I longed to taste food. I longed for something even more simple than that: I wanted to chug-a-lug a glass of ice water. I would have the ICU duty nurse bring ice water to me. I’d swish it around in my mouth, so that I could fantasize about how it might be to swallow again someday.
The reason for this example: You don’t realize how good things are until you can’t have them! My thoughts centered on this simple truth after I received two beautiful telephone calls this week. A 62-year-old black man called to tell me that he was planning to enroll at Wayne State University in Detroit next month, with the goal of receiving a Master’s Degree. Just a couple months ago I drove to Jackson to hold open the prison door as he walked out. He had been locked up for just under 40 years. A 47-year-old African American woman called our office to say that she was doing well, and now had a job. I had driven to Jackson last year to speak on her behalf at a Public Hearing before the Michigan Parole Board.

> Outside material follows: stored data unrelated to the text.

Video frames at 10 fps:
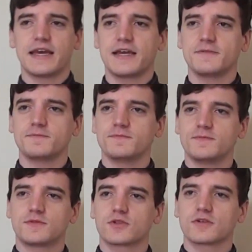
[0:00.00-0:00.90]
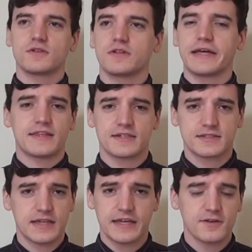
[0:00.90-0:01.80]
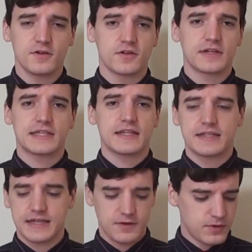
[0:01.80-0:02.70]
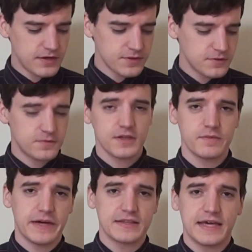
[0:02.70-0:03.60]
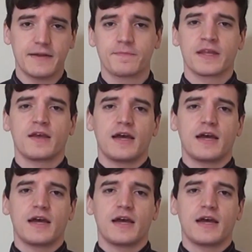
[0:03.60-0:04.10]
game journal ethics angle or anything like that, whatever you feel about that.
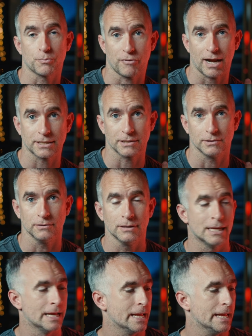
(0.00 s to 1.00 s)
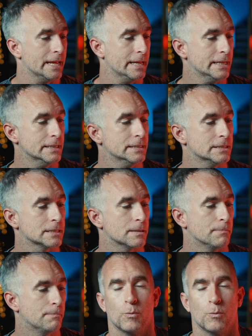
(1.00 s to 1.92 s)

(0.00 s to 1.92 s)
the practical is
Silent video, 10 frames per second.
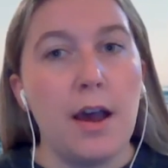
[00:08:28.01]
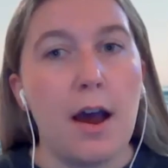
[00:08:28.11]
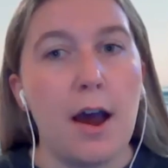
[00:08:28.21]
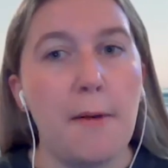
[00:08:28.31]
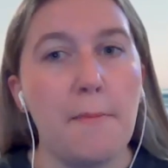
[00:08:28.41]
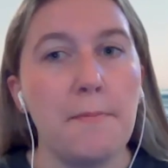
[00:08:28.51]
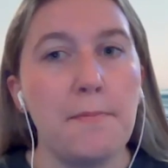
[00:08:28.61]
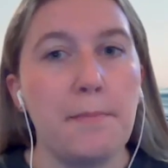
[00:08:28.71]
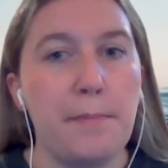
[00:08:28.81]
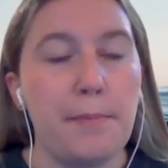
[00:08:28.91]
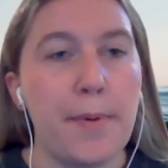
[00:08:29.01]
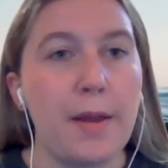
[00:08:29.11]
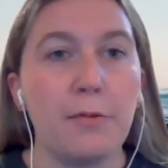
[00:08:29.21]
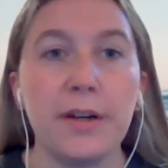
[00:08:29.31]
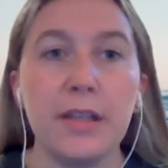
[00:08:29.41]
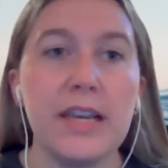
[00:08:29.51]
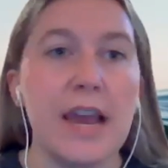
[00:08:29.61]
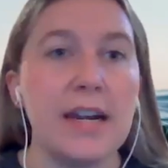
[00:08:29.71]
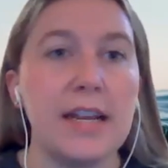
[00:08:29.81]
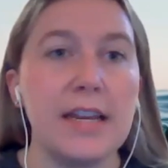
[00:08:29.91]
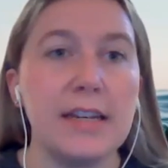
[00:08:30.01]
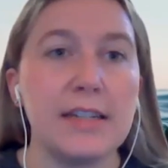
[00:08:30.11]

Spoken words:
But really, any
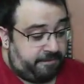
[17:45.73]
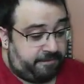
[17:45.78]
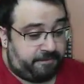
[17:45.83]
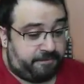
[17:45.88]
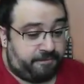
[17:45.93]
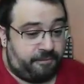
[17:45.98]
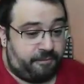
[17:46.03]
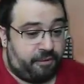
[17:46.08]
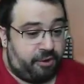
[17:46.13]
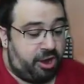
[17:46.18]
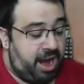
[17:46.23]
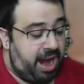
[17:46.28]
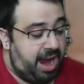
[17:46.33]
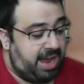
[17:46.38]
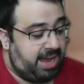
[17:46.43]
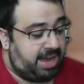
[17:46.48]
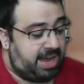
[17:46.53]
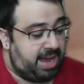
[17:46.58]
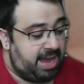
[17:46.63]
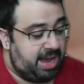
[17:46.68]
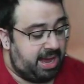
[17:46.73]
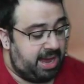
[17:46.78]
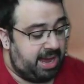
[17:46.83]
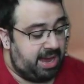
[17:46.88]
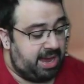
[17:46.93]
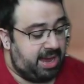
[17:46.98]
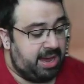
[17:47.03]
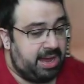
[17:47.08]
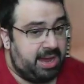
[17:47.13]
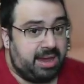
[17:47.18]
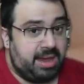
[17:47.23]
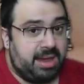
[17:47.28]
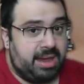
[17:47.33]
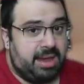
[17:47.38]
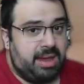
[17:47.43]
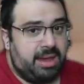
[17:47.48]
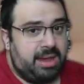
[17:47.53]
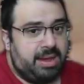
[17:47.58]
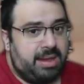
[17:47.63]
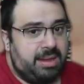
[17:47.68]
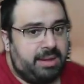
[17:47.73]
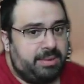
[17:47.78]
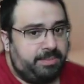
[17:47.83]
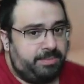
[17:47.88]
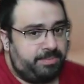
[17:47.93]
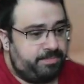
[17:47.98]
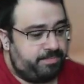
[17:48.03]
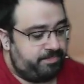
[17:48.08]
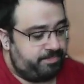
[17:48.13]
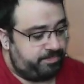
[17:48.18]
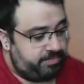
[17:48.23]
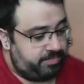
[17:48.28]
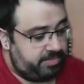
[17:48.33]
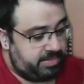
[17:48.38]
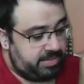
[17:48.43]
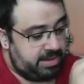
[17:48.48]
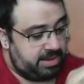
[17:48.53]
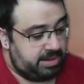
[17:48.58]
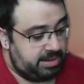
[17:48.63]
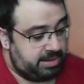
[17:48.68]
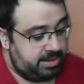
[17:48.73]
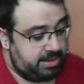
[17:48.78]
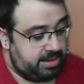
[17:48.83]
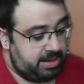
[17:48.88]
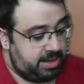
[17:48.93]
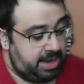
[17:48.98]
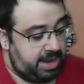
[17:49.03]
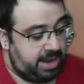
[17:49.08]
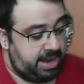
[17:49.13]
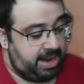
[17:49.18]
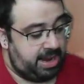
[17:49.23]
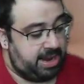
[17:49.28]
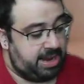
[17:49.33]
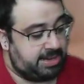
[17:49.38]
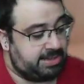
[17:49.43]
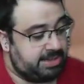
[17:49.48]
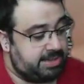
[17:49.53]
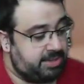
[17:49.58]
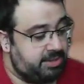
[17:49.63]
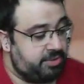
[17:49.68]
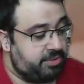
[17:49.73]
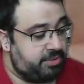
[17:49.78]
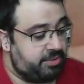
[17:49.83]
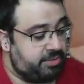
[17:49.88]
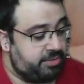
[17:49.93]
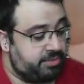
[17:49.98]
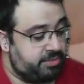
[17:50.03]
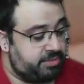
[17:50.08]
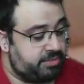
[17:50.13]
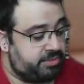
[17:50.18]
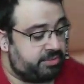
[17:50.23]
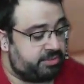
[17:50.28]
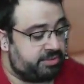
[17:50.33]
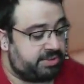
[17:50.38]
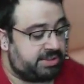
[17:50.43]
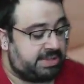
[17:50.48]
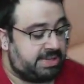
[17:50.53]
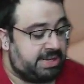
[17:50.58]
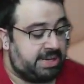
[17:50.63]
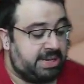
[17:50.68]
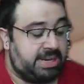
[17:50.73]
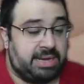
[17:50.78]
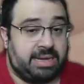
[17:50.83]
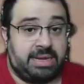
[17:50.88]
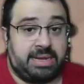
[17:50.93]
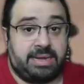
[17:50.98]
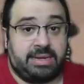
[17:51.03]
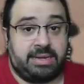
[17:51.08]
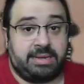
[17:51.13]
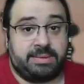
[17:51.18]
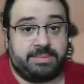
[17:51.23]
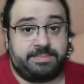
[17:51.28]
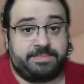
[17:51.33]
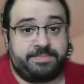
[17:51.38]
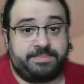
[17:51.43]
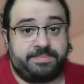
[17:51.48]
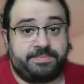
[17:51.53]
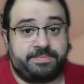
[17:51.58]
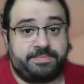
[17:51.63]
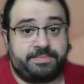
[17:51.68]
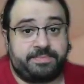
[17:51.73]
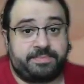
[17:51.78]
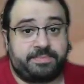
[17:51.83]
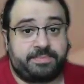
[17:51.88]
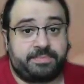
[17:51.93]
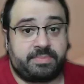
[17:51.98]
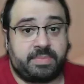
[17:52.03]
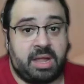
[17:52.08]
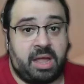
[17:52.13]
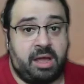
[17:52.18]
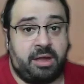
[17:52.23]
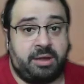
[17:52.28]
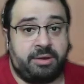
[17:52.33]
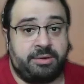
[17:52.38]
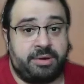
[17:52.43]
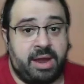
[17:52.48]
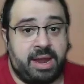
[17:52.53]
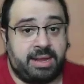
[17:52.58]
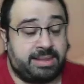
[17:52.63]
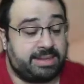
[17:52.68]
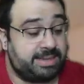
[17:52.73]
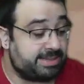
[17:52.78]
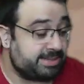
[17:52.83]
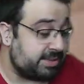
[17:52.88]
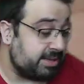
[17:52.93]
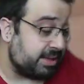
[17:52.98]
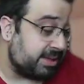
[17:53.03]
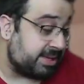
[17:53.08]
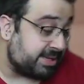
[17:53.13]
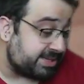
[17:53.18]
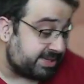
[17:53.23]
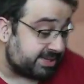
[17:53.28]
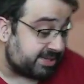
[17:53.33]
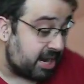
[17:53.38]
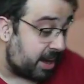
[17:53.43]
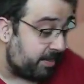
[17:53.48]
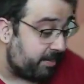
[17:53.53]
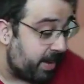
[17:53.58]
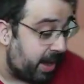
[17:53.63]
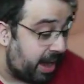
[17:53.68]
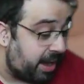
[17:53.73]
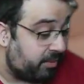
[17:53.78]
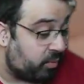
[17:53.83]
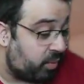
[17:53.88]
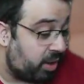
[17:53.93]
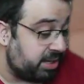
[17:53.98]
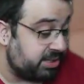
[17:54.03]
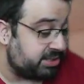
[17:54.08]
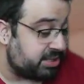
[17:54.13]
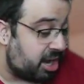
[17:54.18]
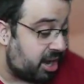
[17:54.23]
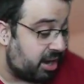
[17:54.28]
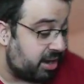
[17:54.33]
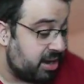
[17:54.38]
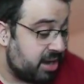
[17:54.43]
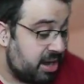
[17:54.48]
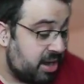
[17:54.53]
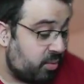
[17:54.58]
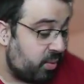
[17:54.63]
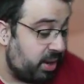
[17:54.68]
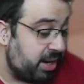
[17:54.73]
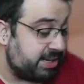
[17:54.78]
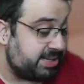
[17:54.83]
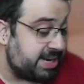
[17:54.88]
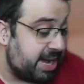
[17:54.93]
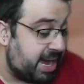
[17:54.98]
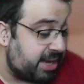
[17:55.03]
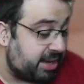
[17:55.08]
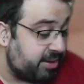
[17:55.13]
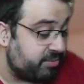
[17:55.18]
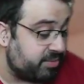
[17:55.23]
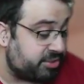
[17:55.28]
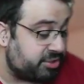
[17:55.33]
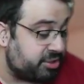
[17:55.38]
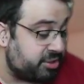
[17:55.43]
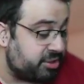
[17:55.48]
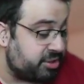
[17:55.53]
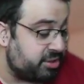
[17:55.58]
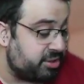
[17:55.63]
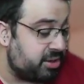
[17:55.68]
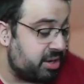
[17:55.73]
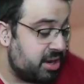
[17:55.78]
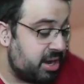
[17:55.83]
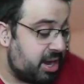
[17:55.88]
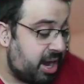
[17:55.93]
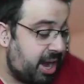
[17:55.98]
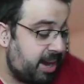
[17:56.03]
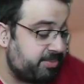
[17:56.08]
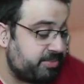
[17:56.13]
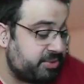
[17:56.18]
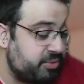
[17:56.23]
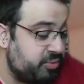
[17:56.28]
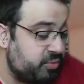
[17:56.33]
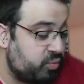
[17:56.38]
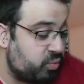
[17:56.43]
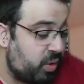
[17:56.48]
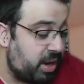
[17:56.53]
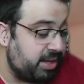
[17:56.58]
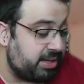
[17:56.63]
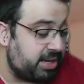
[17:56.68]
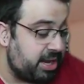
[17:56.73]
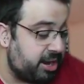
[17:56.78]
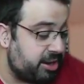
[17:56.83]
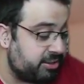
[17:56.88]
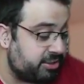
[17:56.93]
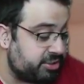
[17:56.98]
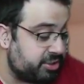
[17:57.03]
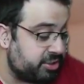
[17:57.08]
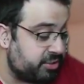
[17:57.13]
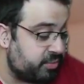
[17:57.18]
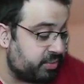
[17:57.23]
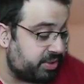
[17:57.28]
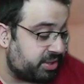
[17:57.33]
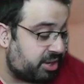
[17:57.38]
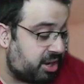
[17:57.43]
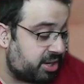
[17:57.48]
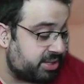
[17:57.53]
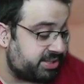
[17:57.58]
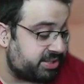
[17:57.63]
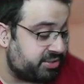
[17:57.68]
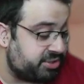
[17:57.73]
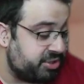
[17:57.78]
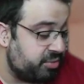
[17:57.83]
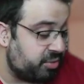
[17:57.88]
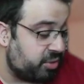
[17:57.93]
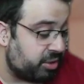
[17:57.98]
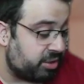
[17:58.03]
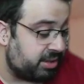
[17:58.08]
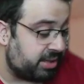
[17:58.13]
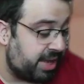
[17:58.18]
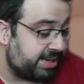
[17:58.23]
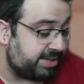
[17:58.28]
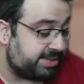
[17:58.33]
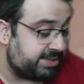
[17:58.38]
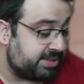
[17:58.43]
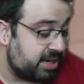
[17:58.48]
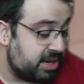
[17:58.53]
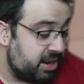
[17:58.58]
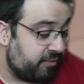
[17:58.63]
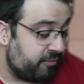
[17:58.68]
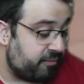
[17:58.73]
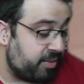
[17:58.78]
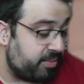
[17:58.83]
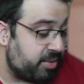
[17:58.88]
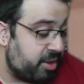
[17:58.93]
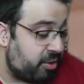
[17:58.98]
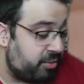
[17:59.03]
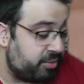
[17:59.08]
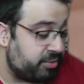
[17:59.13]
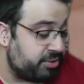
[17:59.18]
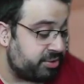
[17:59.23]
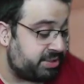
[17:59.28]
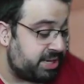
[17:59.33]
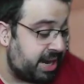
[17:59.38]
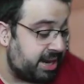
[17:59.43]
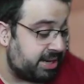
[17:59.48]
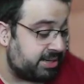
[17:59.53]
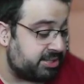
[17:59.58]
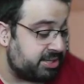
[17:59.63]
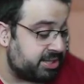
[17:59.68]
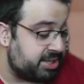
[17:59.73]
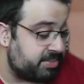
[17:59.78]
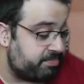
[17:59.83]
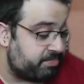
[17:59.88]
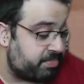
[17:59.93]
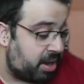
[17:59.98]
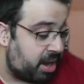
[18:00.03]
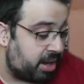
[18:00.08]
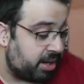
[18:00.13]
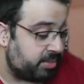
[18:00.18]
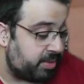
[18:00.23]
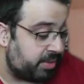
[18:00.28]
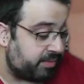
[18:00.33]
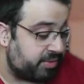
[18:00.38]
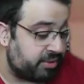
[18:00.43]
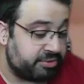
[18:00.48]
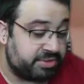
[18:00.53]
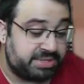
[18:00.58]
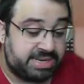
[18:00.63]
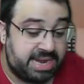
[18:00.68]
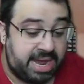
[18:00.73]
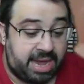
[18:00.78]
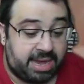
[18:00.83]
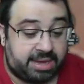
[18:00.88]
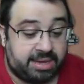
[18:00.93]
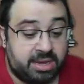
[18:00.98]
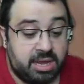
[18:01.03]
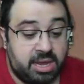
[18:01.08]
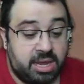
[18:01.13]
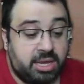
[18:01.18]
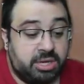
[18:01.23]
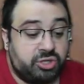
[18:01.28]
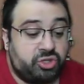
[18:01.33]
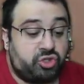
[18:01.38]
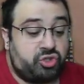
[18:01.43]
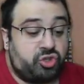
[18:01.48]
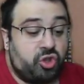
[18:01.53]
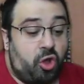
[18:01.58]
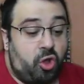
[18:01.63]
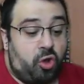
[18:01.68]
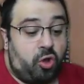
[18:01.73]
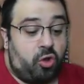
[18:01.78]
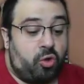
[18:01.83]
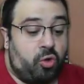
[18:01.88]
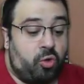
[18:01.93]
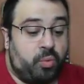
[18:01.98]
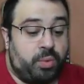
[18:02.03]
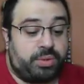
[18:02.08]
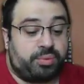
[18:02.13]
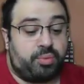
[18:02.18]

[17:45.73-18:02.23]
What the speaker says: Frankie. And an ulti. Alright, this is not bad. 1 Dawn, 1 attacking, return up to 1 character with the cost of 2 or less from the owner's hand to the bottom of their deck. So, with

Parole was subsequently granted, and she walked free two months ago after serving 28 years. Joe and Geneva today are enjoying the little things that they had been missing for decades.
My dear friend Gail, a former inmate, explains that, until you cannot do things, you don’t realize just how much you miss them. “You long to just hold a baby,” she says, “or to just pet a dog. It seems so wonderful just to be able to pop open a bottle of Pepsi whenever you feel like it!”
In this season of Lent, I suggest that whatever you are fasting from---chocolate, coffee, beer---focus not only on the reason for the season, but think about those behind bars: people Jesus loved, people to whom he insisted compassion be shown.
The prisoners with whom we work would love nothing more than to quit eating chocolate or drinking beer for 40 days. And you have no idea what they would be willing to give up for the opportunity to just hold a baby or pet a dog!
My Lenten advice: Enjoy what you have; take nothing for granted; pray for those who are denied simple pleasures.